Not on its own. It means your liver clears warfarin more slowly, so a standard starting dose can build up more than expected. This is exactly why clinicians find the result useful: it's one input into picking a safe starting dose. The person managing your medications interprets it alongside your other genes (like VKORC1), your age, and your other meds. Don't draw conclusions from the genotype alone.

Can I take a supplement to speed up my CYP2C9 enzyme?

No. Your genotype is fixed, and there's no pill that turns a *2 enzyme into a full-speed one. Anyone selling you a 'CYP2C9 booster' is selling you nothing. The honest answer is that this gene belongs in a conversation with your prescriber, not in a supplement stack.

What about vitamin K? I've read it interacts with warfarin.

It does, but through a different mechanism than CYP2C9. Warfarin works by blocking vitamin K recycling, so vitamin K from food (mostly leafy greens) is the dietary counterweight to the drug. The thing that causes trouble is big swings in intake, not the absolute amount. Keeping vitamin K steady week to week makes warfarin easier to dose. If you're on warfarin, don't suddenly start or stop a greens-heavy diet or a vitamin K supplement without telling your prescriber.

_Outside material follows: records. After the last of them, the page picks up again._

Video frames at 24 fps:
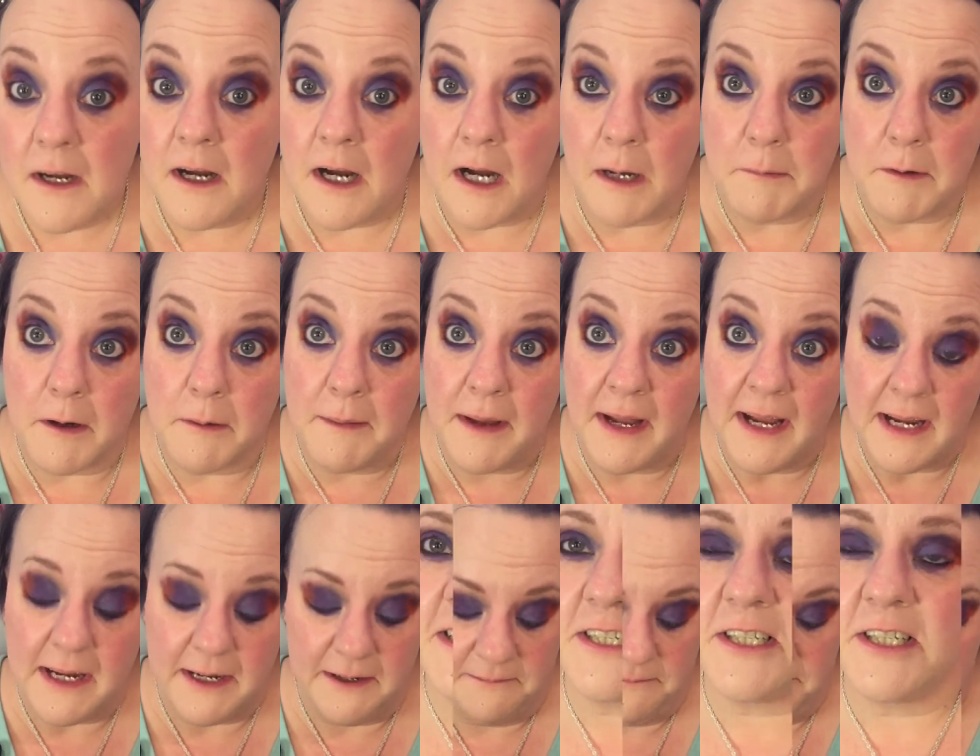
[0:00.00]
I'll be right back.
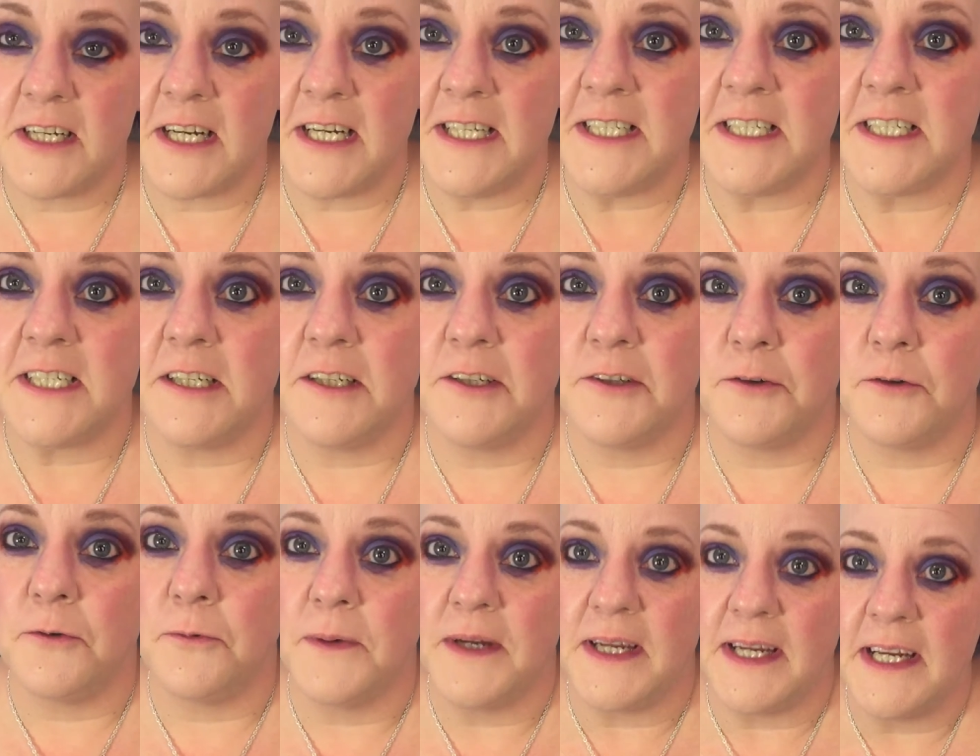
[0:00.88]
Today's look, I did a
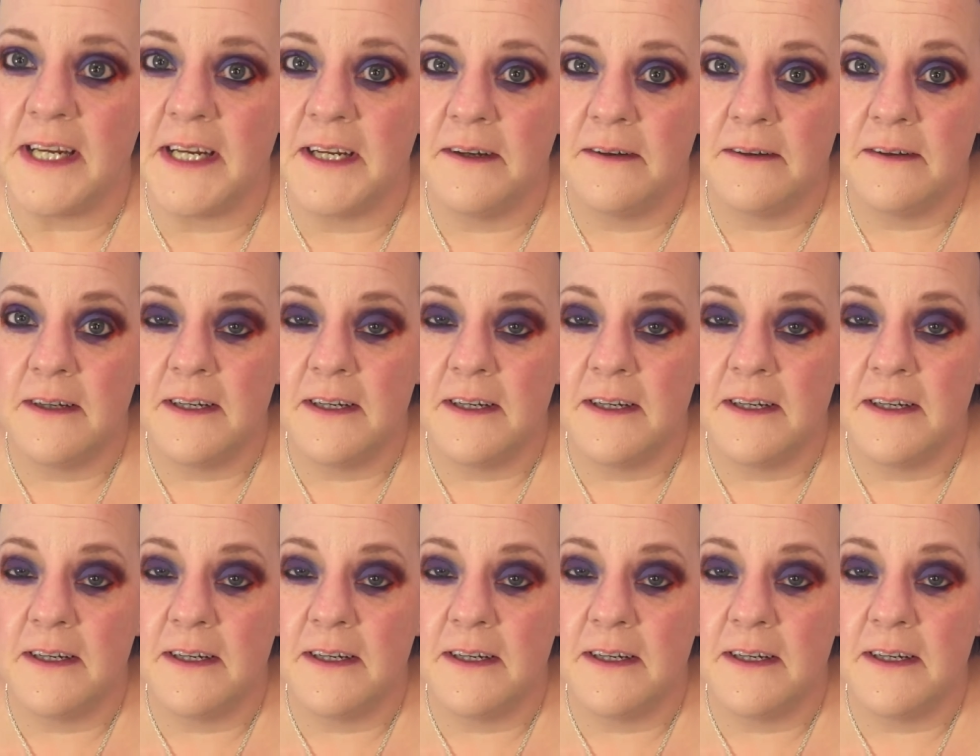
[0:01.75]
little wing.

My 23andMe file shows different letters than CC/CT/TT. Did I read it wrong?

Probably not. 23andMe often reports the complementary DNA strand for this position, so you may see GG, AG, or AA instead of CC, CT, or TT. They map one to one (CC = GG, CT = AG, TT = AA). It's the same variant either way. If you're unsure how to line up your file, a pharmacist or genetic counselor can confirm it.

I'm not on warfarin or any of these drugs. Does this result matter?

It's mostly a note for your future self. If you're ever prescribed warfarin, certain NSAIDs at high doses, phenytoin, or some diabetes drugs, this result can help your clinician dose more carefully from the start. Save it and mention it if any of those come up. There's nothing to do about it day to day.